KUTAI TIMUR, ifakta.co – Warga Desa Tepian Langsat, Kecamatan Bengalon, Kabupaten Kutai Timur, Kalimantan Timur, sudah hampir satu dekade hidup dalam keterbatasan akses kebutuhan dasar. Alinan listrik, air bersih dan lampu penerangan jalan tak kunjung mereka nikmati secara layak.
Dahri, salah satu warga setempat, mengungkapkan kondisi ini sudah berlangsung sejak 10 tahun terakhir meski warga berkali-kali mengajukan permohonan ke pemerintah desa maupun instansi terkait.
“Kami sudah 10 tahun tidak menikmati listrik yang layak, air bersih, penerangan jalan, bahkan tempat pembuangan sampah pun tidak tersedia,” ujar Dahri, Senin (20/10/2025).
Iklan
Menurutnya, meskipun warga telah mengajukan pemasangan aliran listrik dan tiang PLN, hingga kini belum ada realisasi dari pemerintah daerah, PLN maupun PDAM.
“Kami mohon pemerintah memperhatikan warga Desa Tepian Langsat. Kami butuh listrik, air bersih, penerangan jalan, dan tempat sampah,” tegasnya.
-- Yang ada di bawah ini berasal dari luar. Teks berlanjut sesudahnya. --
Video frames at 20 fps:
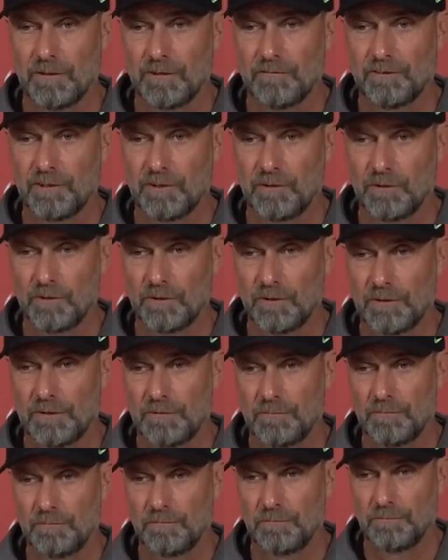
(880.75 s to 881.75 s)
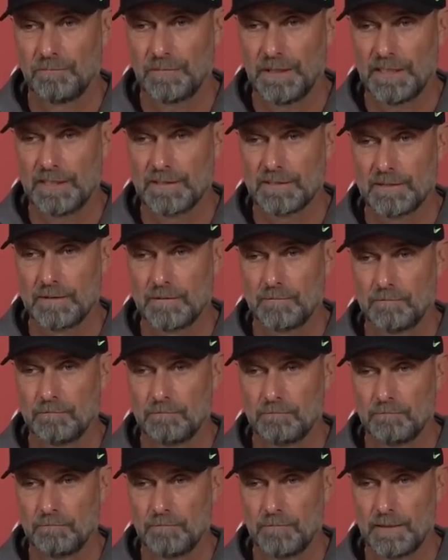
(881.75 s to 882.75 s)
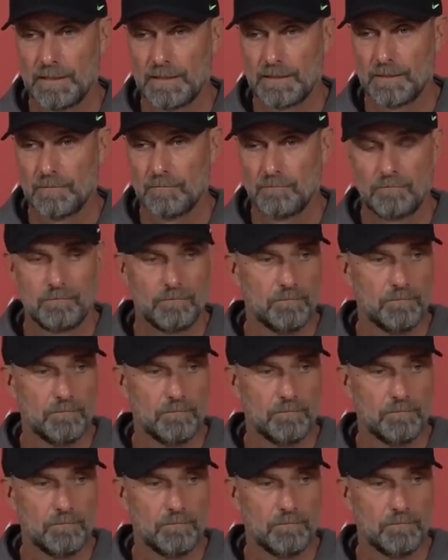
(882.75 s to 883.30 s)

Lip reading: of the good old past. Welcome.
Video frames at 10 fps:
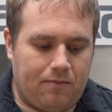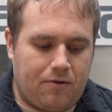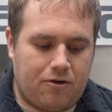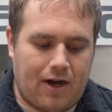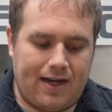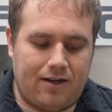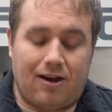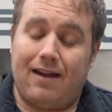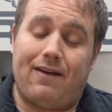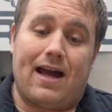Created a
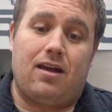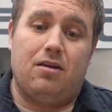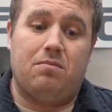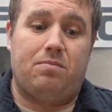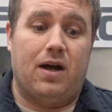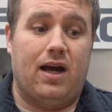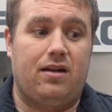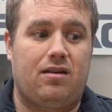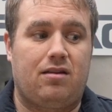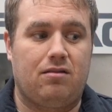great vacuum,
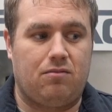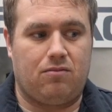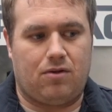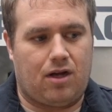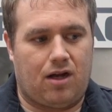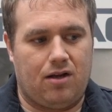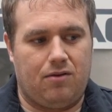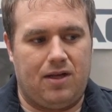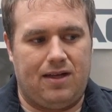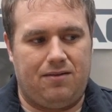but
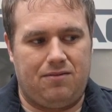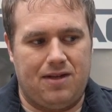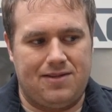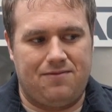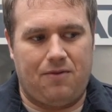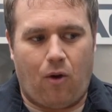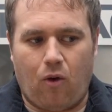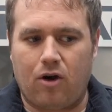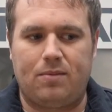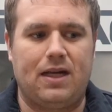it is
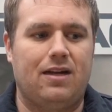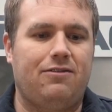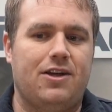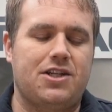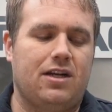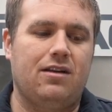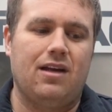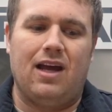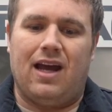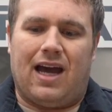horribly inefficient.
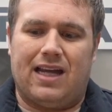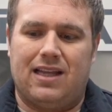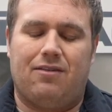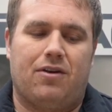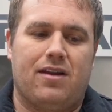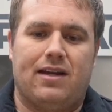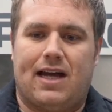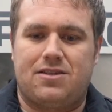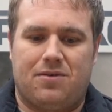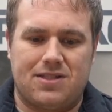I love one of the
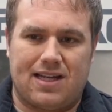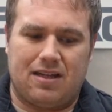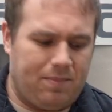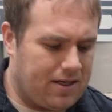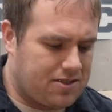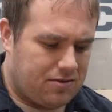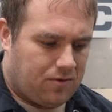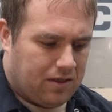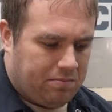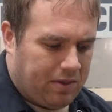nicer ones like the
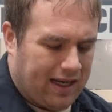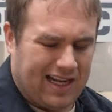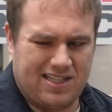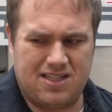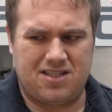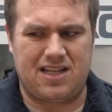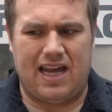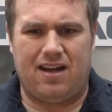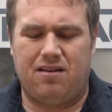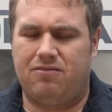Pearson one, but I just
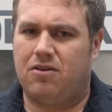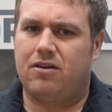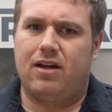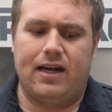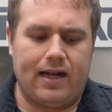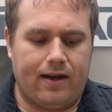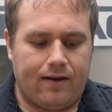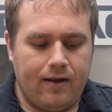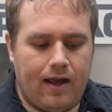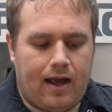can't afford it right now.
Tanpa dukungan pemerintah, warga terpaksa swadaya membeli genset hingga memasang panel surya agar bisa menyalakan listrik seadanya. Namun kualitas arus sangat lemah, bahkan lampu di rumah mereka hanya menyala redup.
“Karena tidak ada gardu, listrik dari panel surya lemah dan lampu hanya redup,” keluhnya.
Persoalan air bersih juga tak kalah memprihatinkan. Sebagian warga masih bergantung pada sumber air yang keruh dan tidak layak konsumsi.
Warga berharap Gubernur Kaltim dan Bupati Kutai Timur segera turun tangan untuk memenuhi hak dasar masyarakat desa.
Analisis Publik: Rakyat Merasa Dibodohi?
Meski Desa Tepian Langsat pernah disebut sebagai desa percontohan oleh Kemendes PDT pada 6 Desember 2024, dan bahkan mendapat apresiasi dari Kemendagri, kenyataan di lapangan justru berbanding terbalik.
Predikat “desa inspiratif” justru terasa seperti dramatisasi politik. Rakyat dipuji dalam narasi panggung, tapi dibiarkan gelap dalam kehidupan nyata.
Krisis Kepercayaan ke Pemerintah Desa
Minimnya transparansi pengelolaan dana desa menambah keresahan publik. Aktivis antikorupsi bahkan mendesak adanya audit independen atas penggunaan dana desa serta pengelolaan BUMDes.
Pengamat kebijakan publik, Abdurrahman Daeng, menilai kesenjangan akses energi berdampak langsung pada masa depan generasi desa.
“Tanpa listrik, pendidikan anak desa terhambat, usaha kecil mati, dan pelayanan publik seperti puskesmas tidak berjalan maksimal. Ini bukan sekadar fasilitas, tapi amanat penderitaan rakyat,” tegas eks aktivis 98 itu.
Ia mendesak pemerintah daerah dan PLN segera turun ke lapangan untuk menyelesaikan krisis kebutuhan dasar ini.
Hingga berita ini ditayangkan, Pemkab Kutai Timur dan Pemprov Kalimantan Timur belum memberikan tanggapan. ifakta.co masih berupaya melakukan konfirmasi dan akan memuat perkembangan berikutnya.